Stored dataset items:

*** Block opens ***

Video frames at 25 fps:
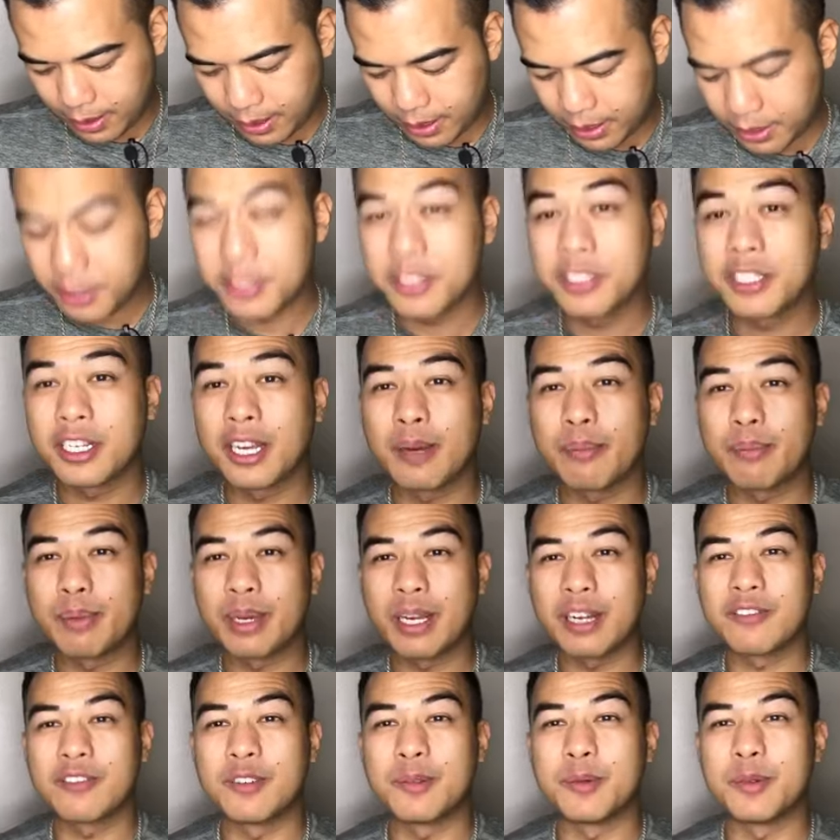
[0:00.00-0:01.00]
I just got
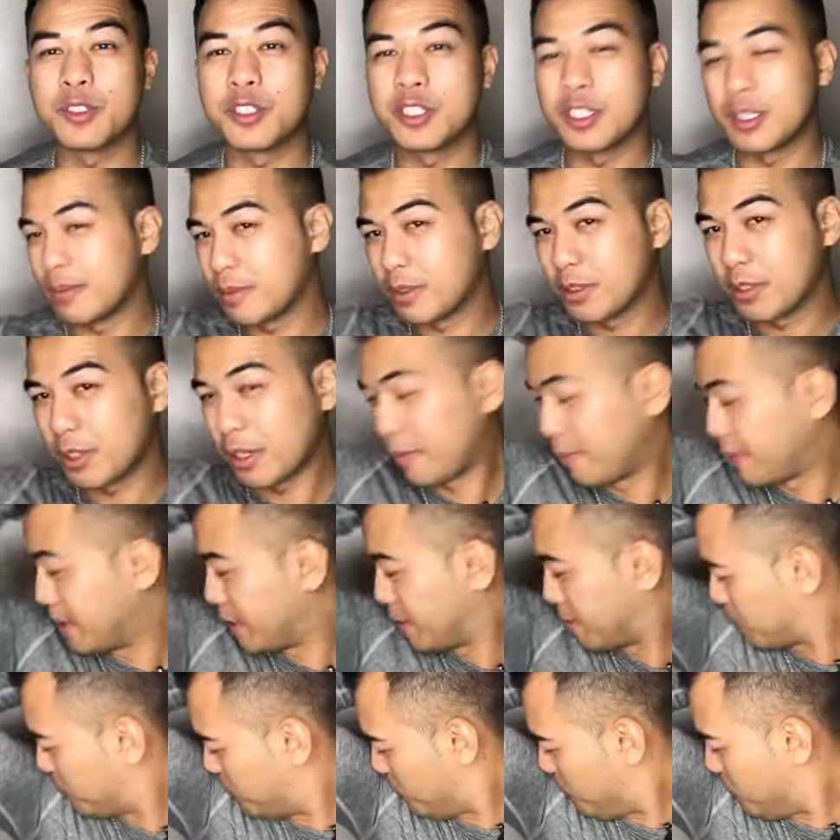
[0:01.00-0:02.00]
back from the gym, so I
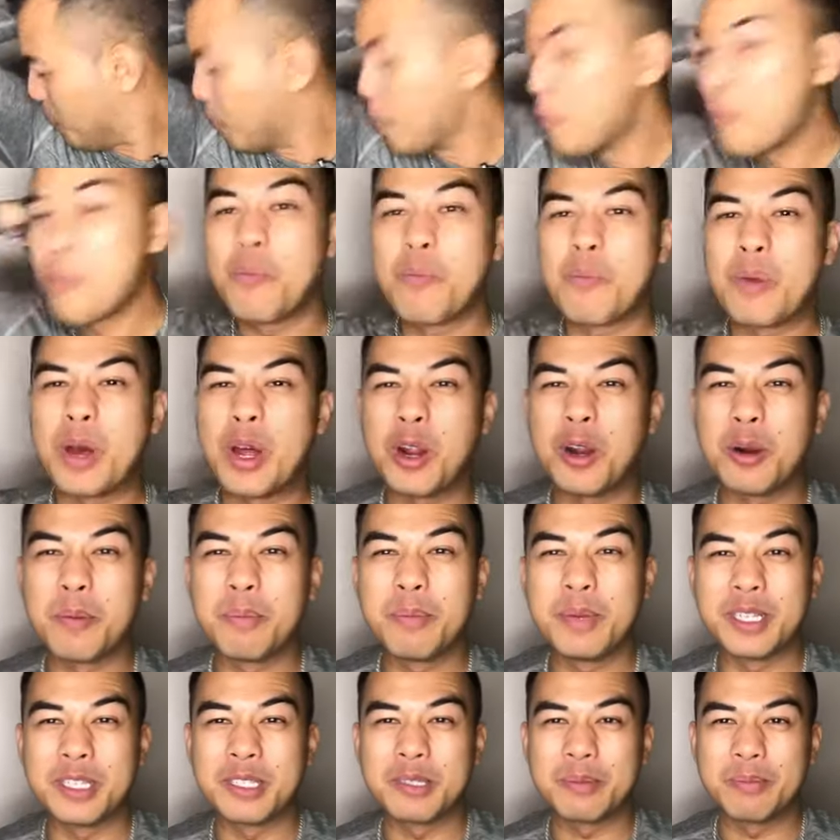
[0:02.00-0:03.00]
may, my
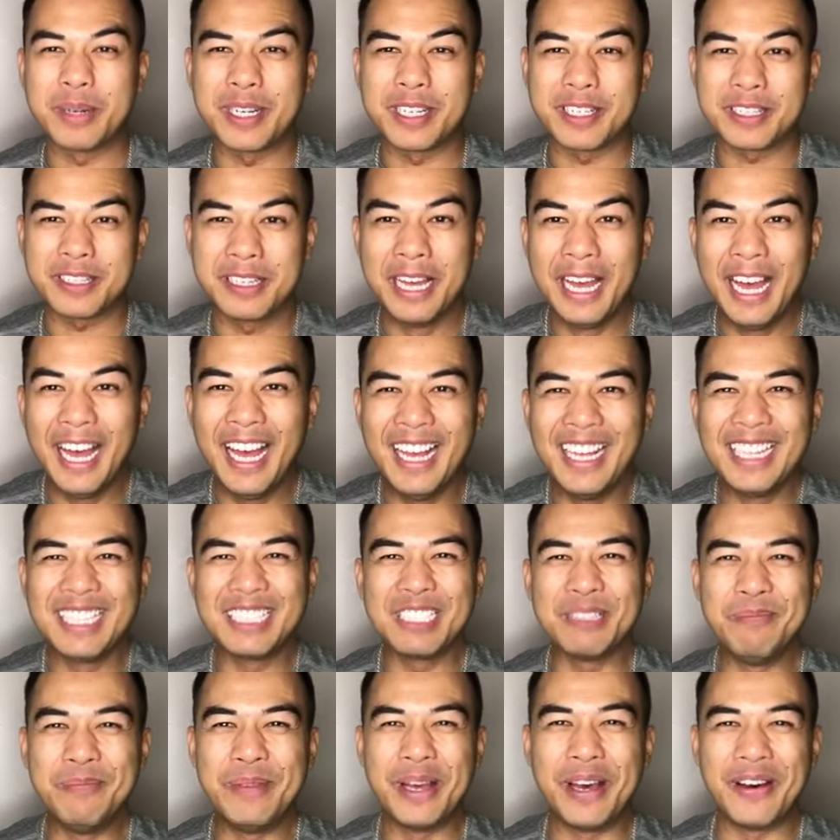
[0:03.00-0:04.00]
armpits might
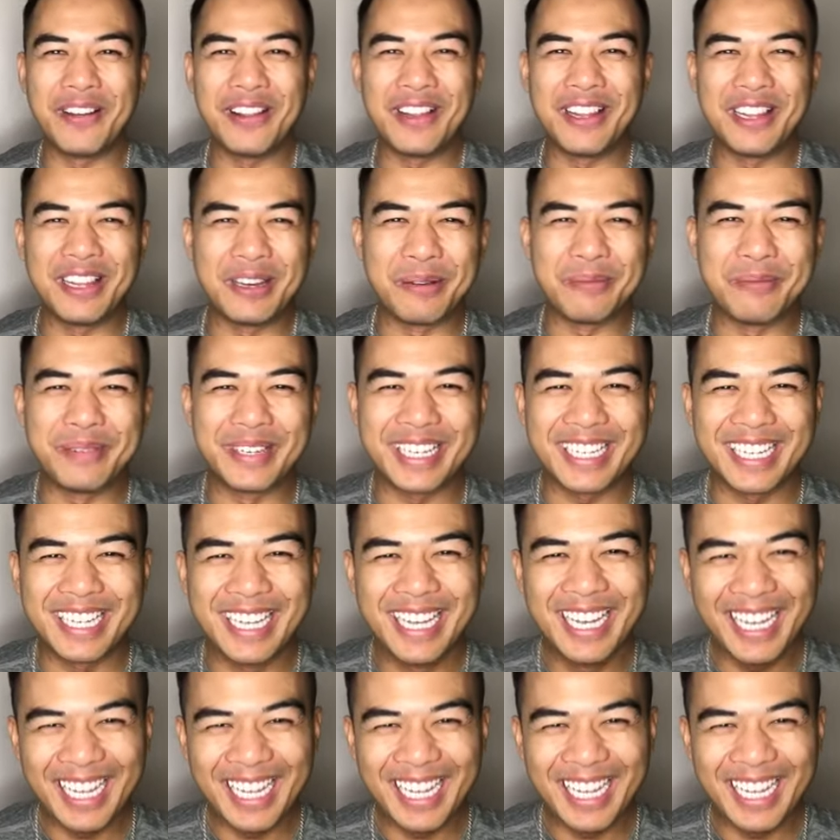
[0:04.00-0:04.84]
smell a little bit.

*** Block closes ***

Instructions to follow: Retype each of the entries above exactly as it appears, with no pictures.

Response below:
Video frames at 25 fps:
[0:00.00-0:01.00]
I just got
[0:01.00-0:02.00]
back from the gym, so I
[0:02.00-0:03.00]
may, my
[0:03.00-0:04.00]
armpits might
[0:04.00-0:04.84]
smell a little bit.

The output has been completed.